WASHINGTON – Many women have been “ghosted” in a relationship. It’s not a new concept, but it does have a new name.
It’s called the “Casper effect” and according to relationship columnist Jill DiDonato it’s “when a man disappears from a relationship without a trace.”
DiDonato coined the phrase after looking back at her own relationships and hearing other women’s stories.
“What’s really troubling about the Casper effect is that women are left wondering ‘What went wrong? What did I do to deserve being left?'” she says.
To try to come up with reasons for this behavior, women often try to play detective.
DiDonato has her own theories:
More than ever, men are feeling disenfranchised and insecure, so in a relationship they want the world to revolve around them.
Technology makes it easy for poor communicators to bail. He can defriend you on Facebook, not respond to your text messages and ignore your voicemails.

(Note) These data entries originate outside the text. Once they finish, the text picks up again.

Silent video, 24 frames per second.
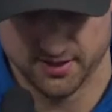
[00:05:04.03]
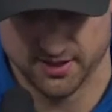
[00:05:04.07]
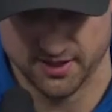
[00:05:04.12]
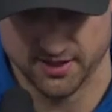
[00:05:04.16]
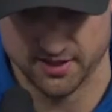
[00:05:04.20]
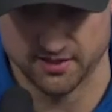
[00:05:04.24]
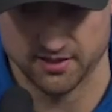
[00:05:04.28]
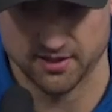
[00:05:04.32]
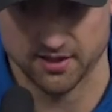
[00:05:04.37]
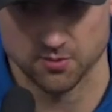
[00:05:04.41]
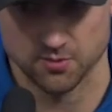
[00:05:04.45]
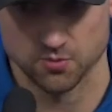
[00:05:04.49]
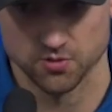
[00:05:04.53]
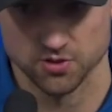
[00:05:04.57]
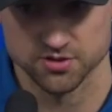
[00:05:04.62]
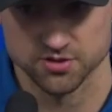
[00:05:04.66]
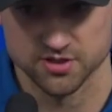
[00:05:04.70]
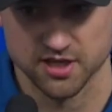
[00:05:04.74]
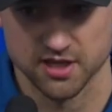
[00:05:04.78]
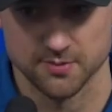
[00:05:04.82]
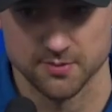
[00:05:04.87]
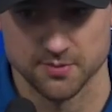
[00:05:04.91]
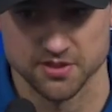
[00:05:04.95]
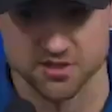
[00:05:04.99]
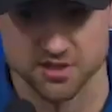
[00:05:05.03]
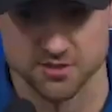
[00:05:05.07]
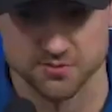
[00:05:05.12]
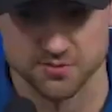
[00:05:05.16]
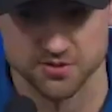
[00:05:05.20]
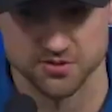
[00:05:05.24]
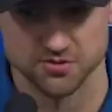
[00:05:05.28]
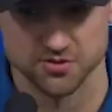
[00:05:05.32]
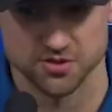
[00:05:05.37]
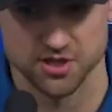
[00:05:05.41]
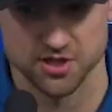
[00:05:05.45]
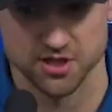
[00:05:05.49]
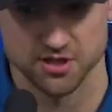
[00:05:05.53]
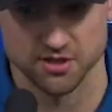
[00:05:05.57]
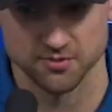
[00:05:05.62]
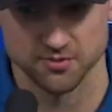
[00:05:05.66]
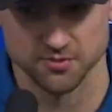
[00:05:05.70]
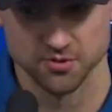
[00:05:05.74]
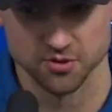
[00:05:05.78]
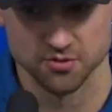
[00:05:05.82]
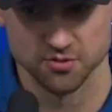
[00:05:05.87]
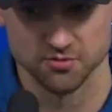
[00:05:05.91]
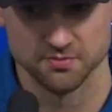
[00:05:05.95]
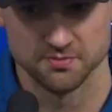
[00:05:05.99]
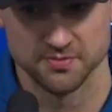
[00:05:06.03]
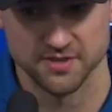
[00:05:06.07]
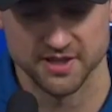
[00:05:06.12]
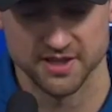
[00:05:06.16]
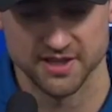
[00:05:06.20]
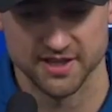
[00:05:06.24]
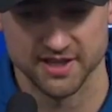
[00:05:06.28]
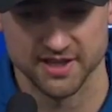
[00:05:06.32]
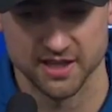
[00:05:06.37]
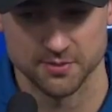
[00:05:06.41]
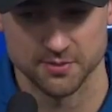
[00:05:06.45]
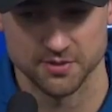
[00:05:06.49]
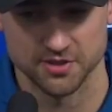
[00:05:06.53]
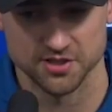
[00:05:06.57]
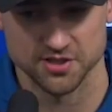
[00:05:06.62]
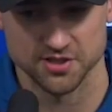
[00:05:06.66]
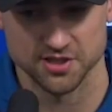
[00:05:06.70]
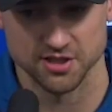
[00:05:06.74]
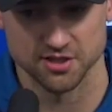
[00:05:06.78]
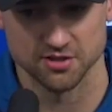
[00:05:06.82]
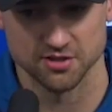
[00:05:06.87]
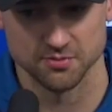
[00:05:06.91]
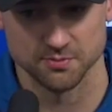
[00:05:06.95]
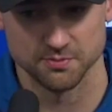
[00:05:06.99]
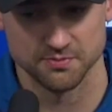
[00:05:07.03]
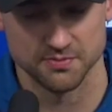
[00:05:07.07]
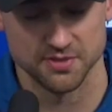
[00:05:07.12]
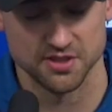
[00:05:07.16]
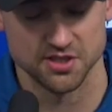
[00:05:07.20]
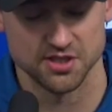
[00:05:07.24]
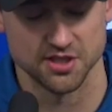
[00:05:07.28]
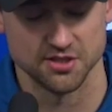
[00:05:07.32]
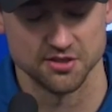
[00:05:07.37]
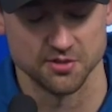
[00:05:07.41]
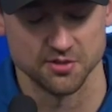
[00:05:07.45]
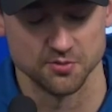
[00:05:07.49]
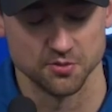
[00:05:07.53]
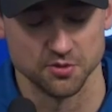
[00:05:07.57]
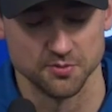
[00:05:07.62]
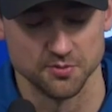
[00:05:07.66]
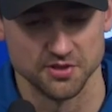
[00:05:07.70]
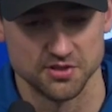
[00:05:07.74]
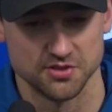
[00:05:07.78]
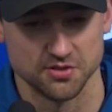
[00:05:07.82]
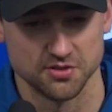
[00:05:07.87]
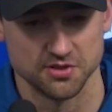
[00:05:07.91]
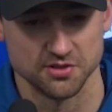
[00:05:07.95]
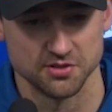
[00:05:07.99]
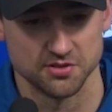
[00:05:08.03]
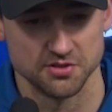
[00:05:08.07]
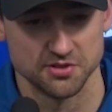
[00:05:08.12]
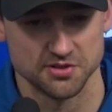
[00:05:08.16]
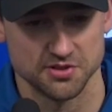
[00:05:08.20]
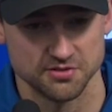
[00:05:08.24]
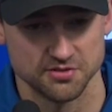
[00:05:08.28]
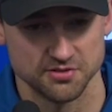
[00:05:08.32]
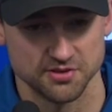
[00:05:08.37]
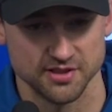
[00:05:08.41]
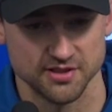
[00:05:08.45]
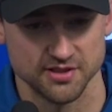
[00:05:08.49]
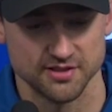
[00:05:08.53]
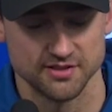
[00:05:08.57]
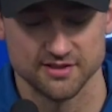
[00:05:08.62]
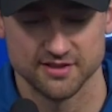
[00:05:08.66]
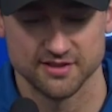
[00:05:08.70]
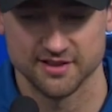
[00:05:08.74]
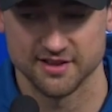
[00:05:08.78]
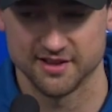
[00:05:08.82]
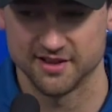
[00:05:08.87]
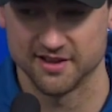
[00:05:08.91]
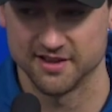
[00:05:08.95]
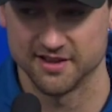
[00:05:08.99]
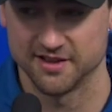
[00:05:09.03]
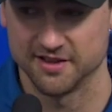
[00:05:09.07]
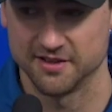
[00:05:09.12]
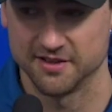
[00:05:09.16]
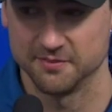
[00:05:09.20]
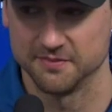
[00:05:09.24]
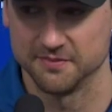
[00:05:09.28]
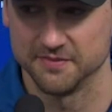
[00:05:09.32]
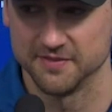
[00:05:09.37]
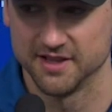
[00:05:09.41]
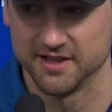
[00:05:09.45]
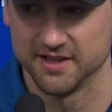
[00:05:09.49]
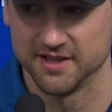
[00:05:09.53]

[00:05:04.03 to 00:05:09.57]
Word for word: at, at, World Championships, you share a room, and I happened to share be sharing a room with Jordan Oesterle, um,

Since women are financially doing better, have children as single moms, and run companies themselves, men feel that they have to be totally amazing in order to stand out. Some can’t handle the pressure.
He’s just a jerk.
“Casper is the friendliest ghost we know, as are many of these men,” DiDonato says. “They are very charming and very inviting. They promise to take you to meet mom, talk about vacationing together, perhaps suggest living together.”
But when it’s suddenly over, “Casper doesn’t really care to elaborate” on why, she says.